At work, I encountered a growing SharePoint repository containing thousands of folders with financial documents tied to client work. Folder names were inconsistent, client identities were ambiguous, and folders often mixed multiple entities. This created real operational risk: misfiled documents, retrieval failures, and audit exposure.
I designed FCS, an internal file and client classification system, to bring structure, validation, and accountability to an otherwise ungovernable document space.
Problem
The core challenge was not storage—it was identity.
- Clients appeared under multiple naming conventions
- Folder names mixed individuals, entities, and engagements
- Files contained partial or conflicting client references
- SharePoint provided no enforced schema or validation
- Manual cleanup did not scale and introduced more errors
There was no single source of truth—and yet the system had to remain usable by non-technical staff.
Solution
I designed a classification and validation pipeline that worked with human workflows rather than against them.
Key components included: Heuristic-based client name matching and normalisation
- Explicit Match, No Match, or Needs Review classification states
- Validation columns to surface ambiguity instead of hiding it
- Structured naming conventions enforced through review steps
- Separation between automated detection and human confirmation
Rather than attempting brittle full automation, the system focused on data hygiene and error visibility, ensuring problems were caught early and intentionally resolved.
Engineering & Design Considerations
- Designed for ambiguity, not ideal inputs
- Avoided destructive operations or silent overwrites
- Prioritised traceability and reviewability over cleverness
- Balanced automation with human-in-the-loop safeguards
- Operated entirely within enterprise tool constraints (SharePoint + Excel)

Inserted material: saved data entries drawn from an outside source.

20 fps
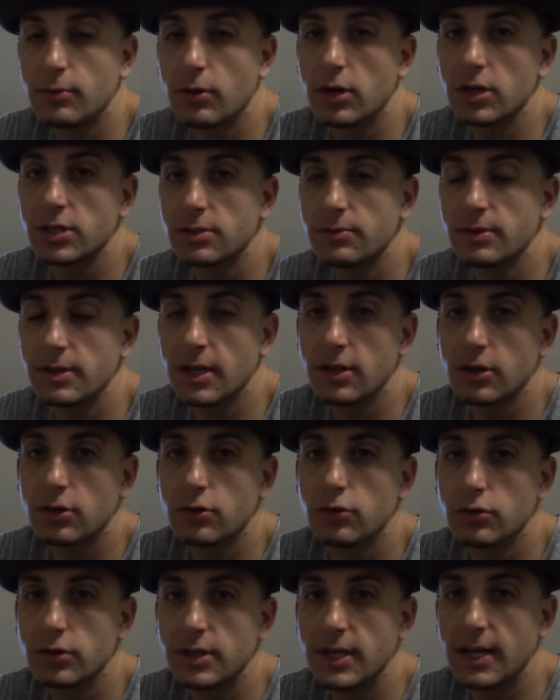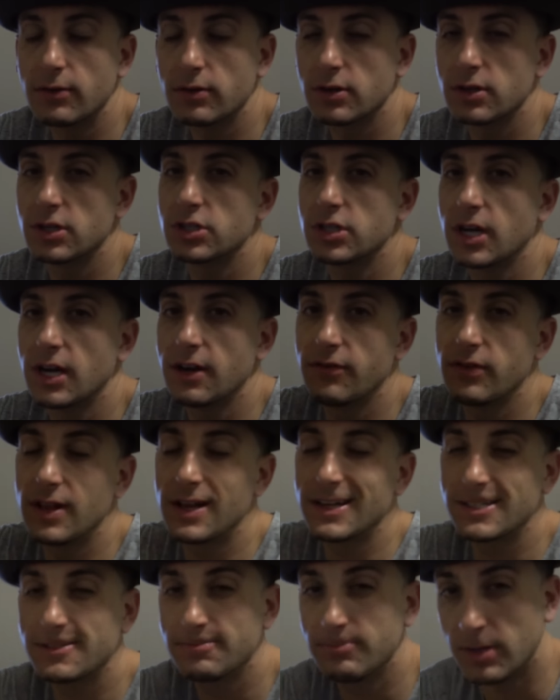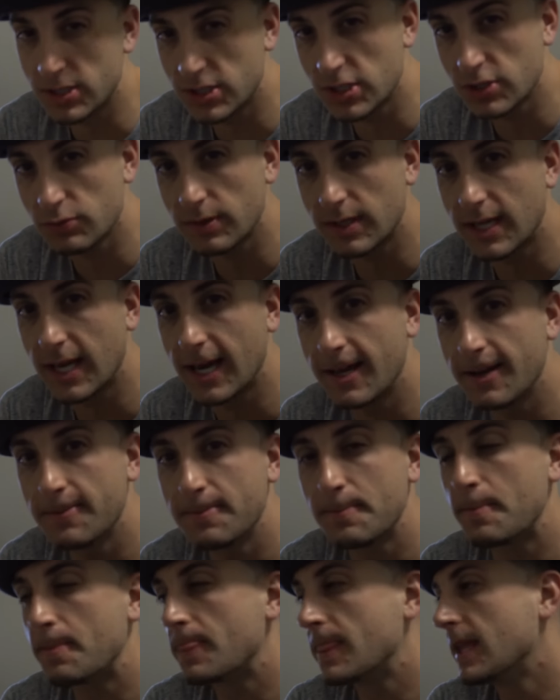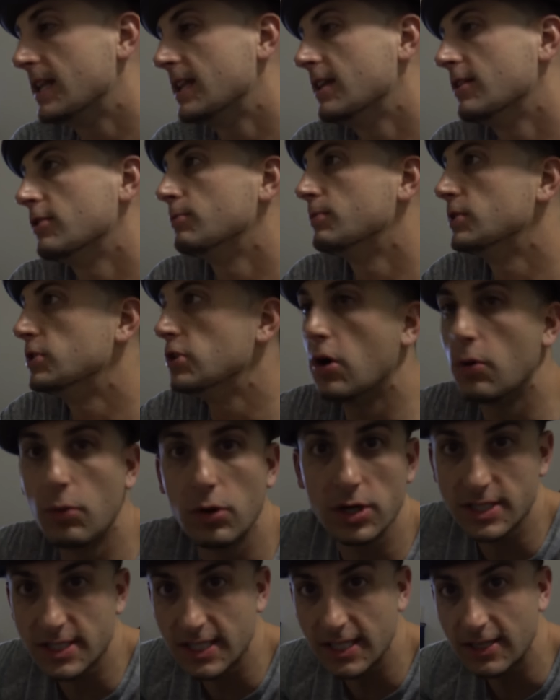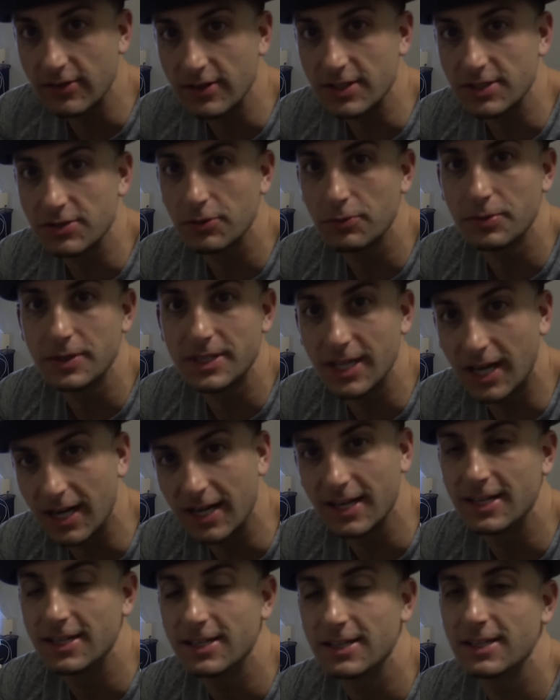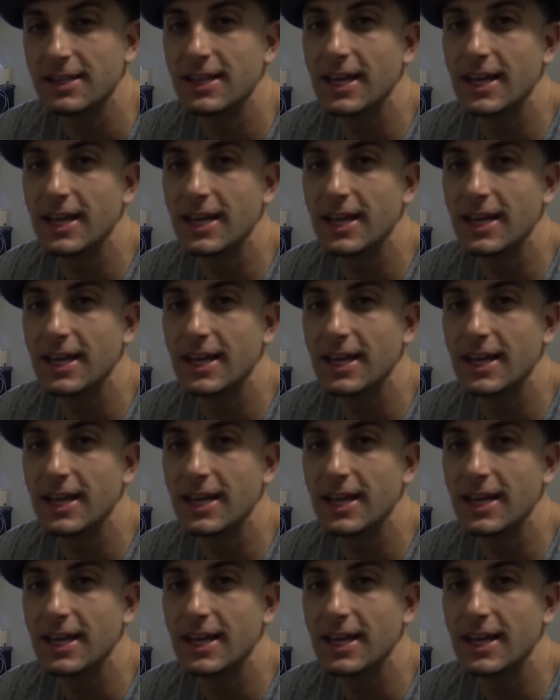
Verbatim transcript: Tomorrow's going to be another cool day. We're going to try and vlog as much as we can. And then there'll be no more secrets. We'll be done.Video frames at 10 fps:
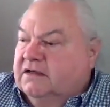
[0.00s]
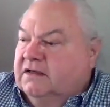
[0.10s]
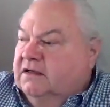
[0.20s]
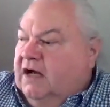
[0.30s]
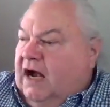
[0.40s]

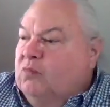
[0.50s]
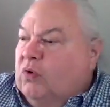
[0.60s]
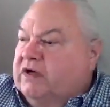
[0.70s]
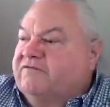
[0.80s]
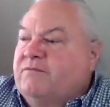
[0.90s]
I'm one
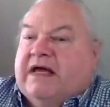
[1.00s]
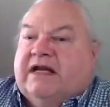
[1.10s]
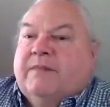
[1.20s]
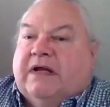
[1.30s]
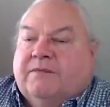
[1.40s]
of many,
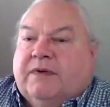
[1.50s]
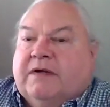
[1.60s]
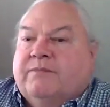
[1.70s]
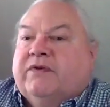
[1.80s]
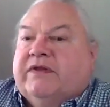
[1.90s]
many
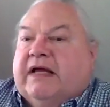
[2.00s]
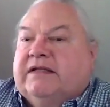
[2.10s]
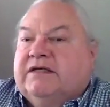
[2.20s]
people that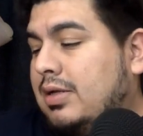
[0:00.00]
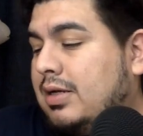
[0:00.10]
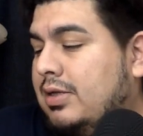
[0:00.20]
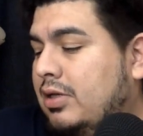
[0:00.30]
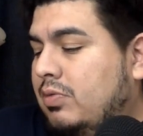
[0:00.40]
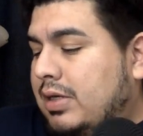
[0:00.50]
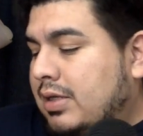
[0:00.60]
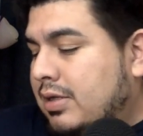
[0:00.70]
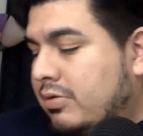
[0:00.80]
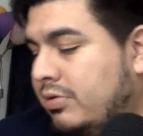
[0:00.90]
I think you want to
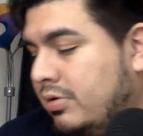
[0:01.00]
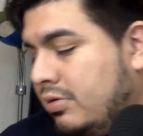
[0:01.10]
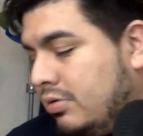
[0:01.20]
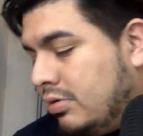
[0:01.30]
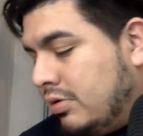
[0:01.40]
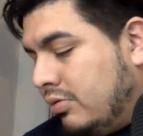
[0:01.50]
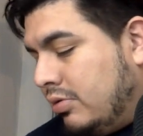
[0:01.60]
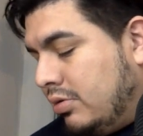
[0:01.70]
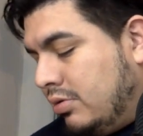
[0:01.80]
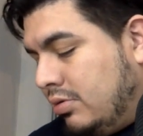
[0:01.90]
get down, right? All right,
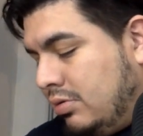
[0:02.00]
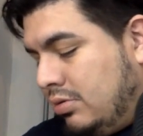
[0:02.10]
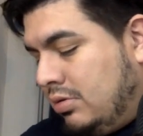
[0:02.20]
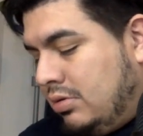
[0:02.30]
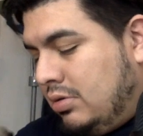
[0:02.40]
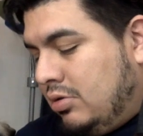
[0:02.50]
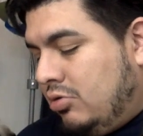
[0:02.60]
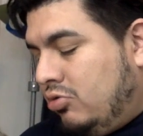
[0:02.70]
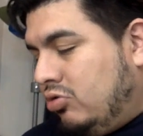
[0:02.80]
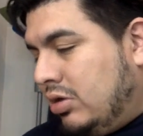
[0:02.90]
hold on,
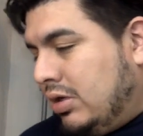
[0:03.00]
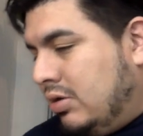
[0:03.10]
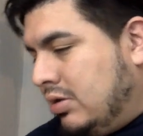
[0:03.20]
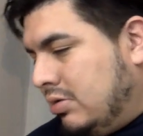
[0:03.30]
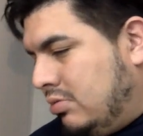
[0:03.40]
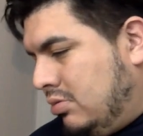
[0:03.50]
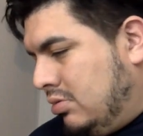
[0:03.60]
let's try to get you down.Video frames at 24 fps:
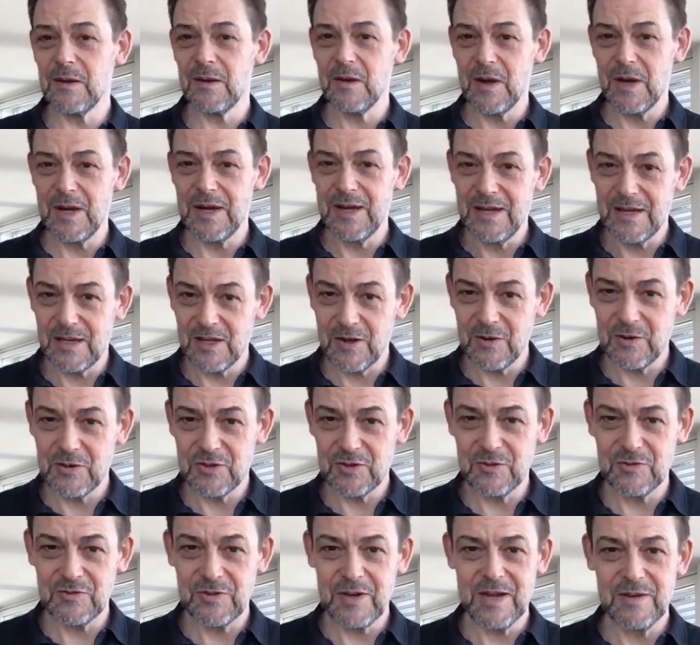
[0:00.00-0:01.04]
I encourage
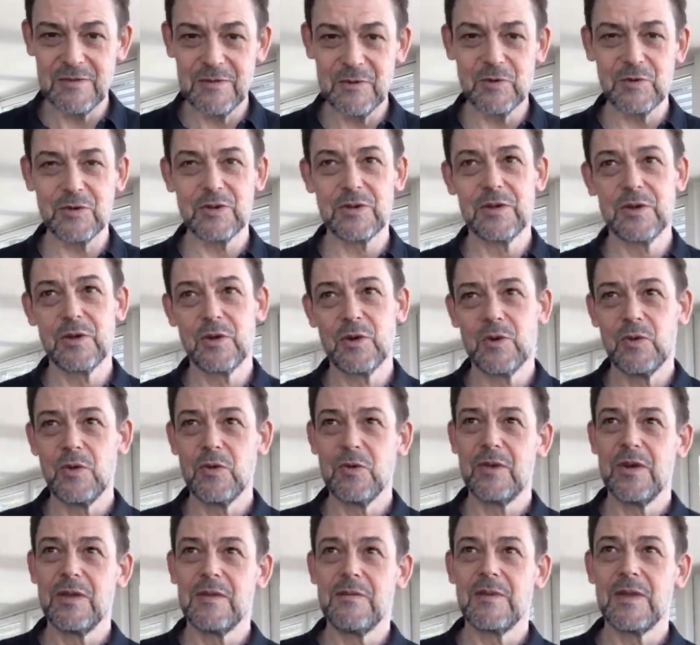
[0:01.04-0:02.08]
you to have a look at the
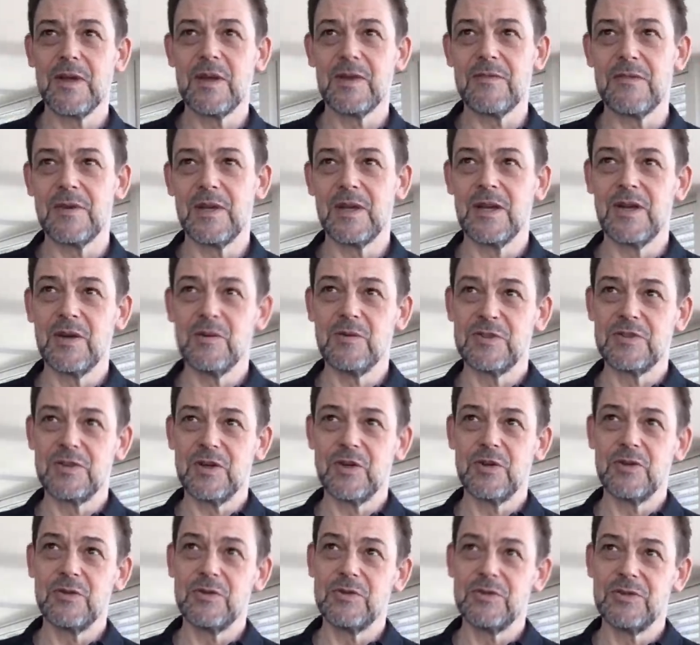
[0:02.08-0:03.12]
code and verify our
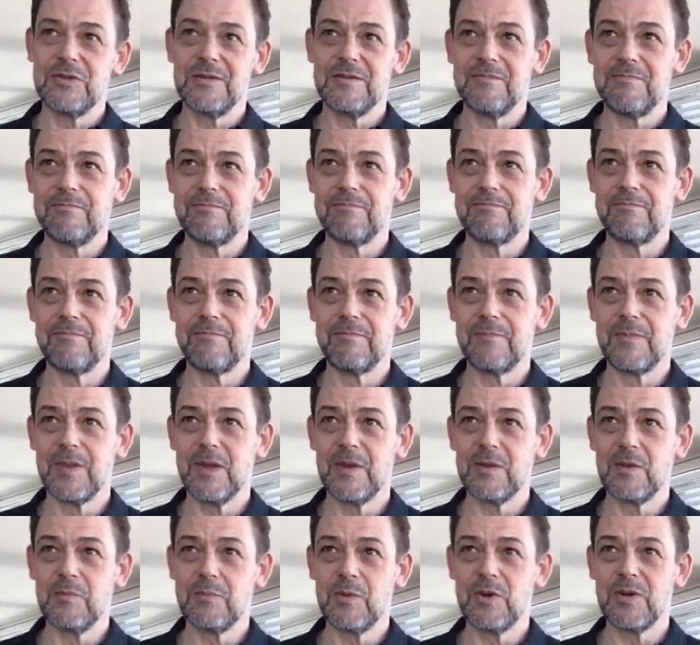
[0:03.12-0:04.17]
results.
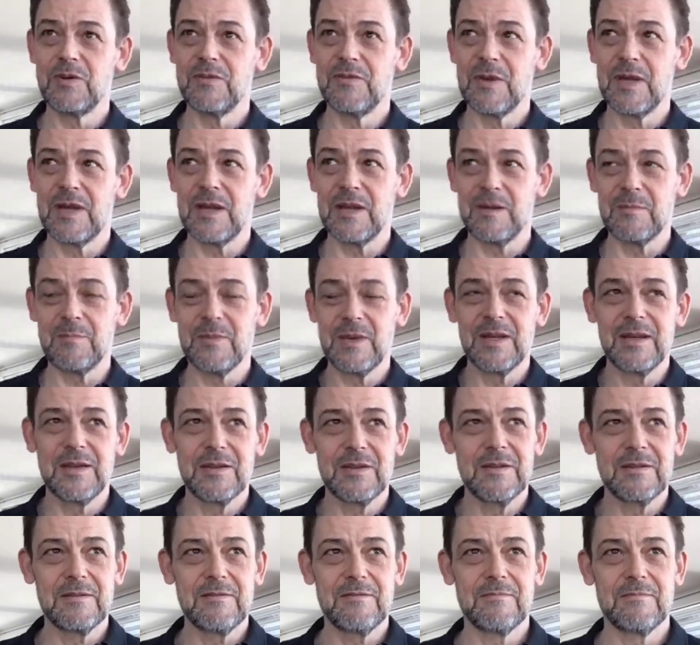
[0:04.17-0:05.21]
Maybe modify it a
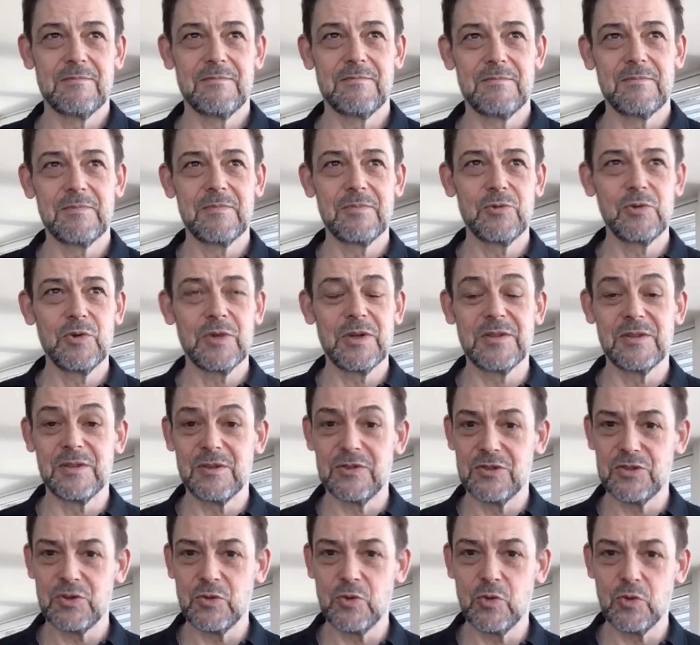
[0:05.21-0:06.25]
bit, for
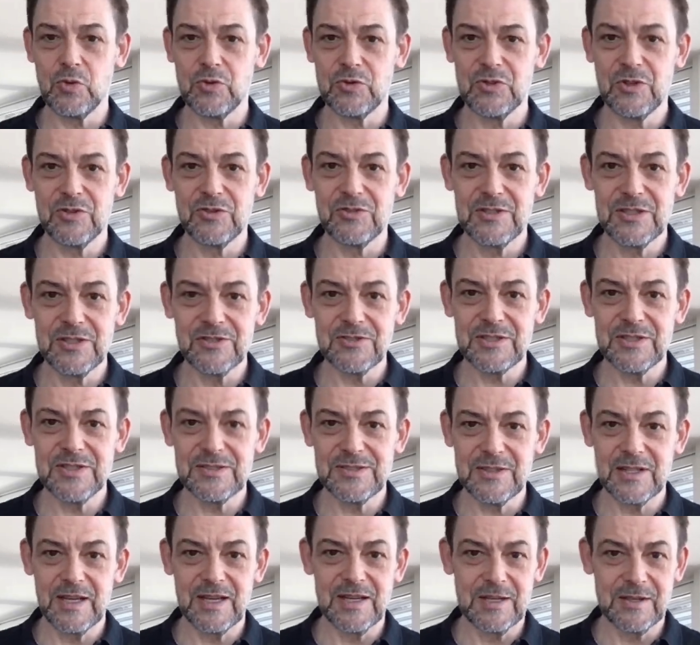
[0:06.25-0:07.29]
instance towards a
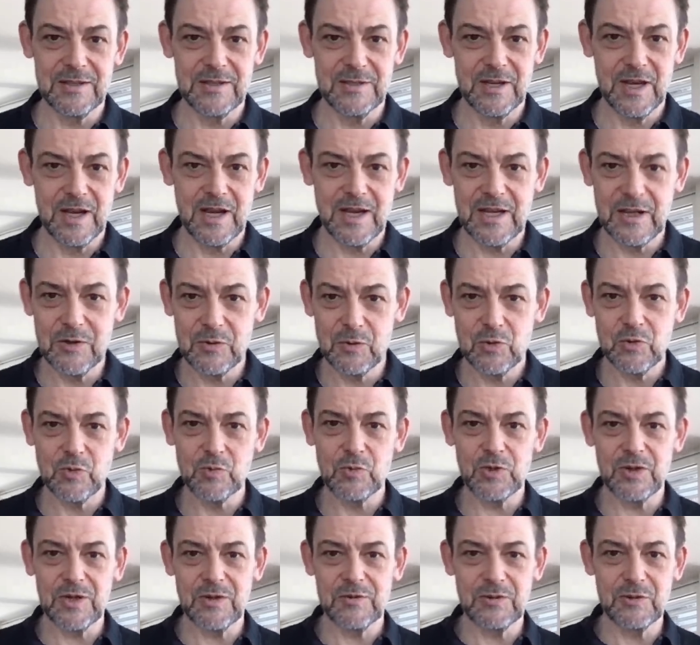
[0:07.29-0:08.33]
16-sided die or
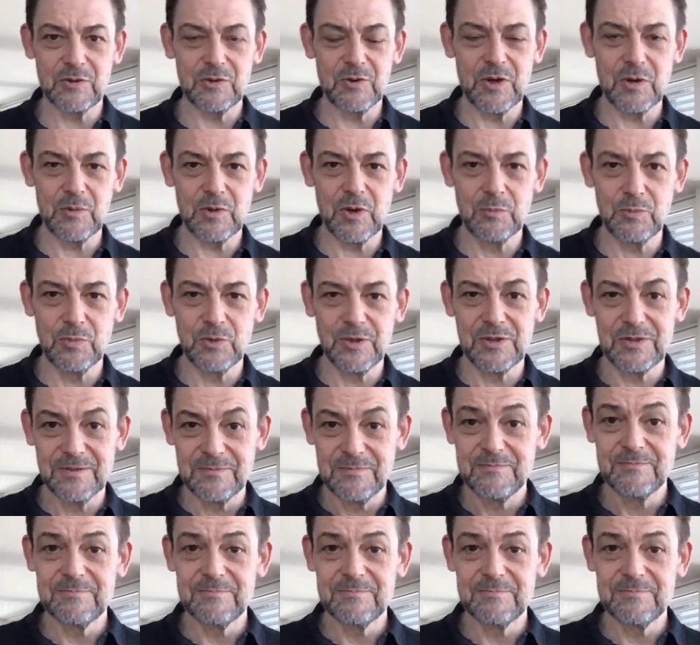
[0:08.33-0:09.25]
whatever you come up with.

This was a systems design problem, not a UI or scripting task.
Impact
- Identified and formalised inconsistencies in client and file naming across an existing SharePoint repository
- Created a structured way to distinguish valid, ambiguous, and invalid client associations
- Made document organisation issues visible rather than implicit or silently ignored
- Provided a clear foundation for IT to design a more robust long-term document management solution
- Reduced reliance on ad-hoc tribal knowledge for locating client files
The primary value of this work was not immediate automation, but clarity: turning an unstructured problem into a defined system that could be reasoned about, reviewed, and improved.
What I Learnt
- Real systems fail at boundaries, not cores
- Data hygiene is an engineering problem
- Full automation is not always the correct solution
- Designing for humans is part of system design
- Constraints often matter more than tools
Status
This system remains internal and cannot be shared publicly due to confidentiality constraints. Its design principles continue to inform how I approach data validation, operational tooling, and system reliability in larger projects.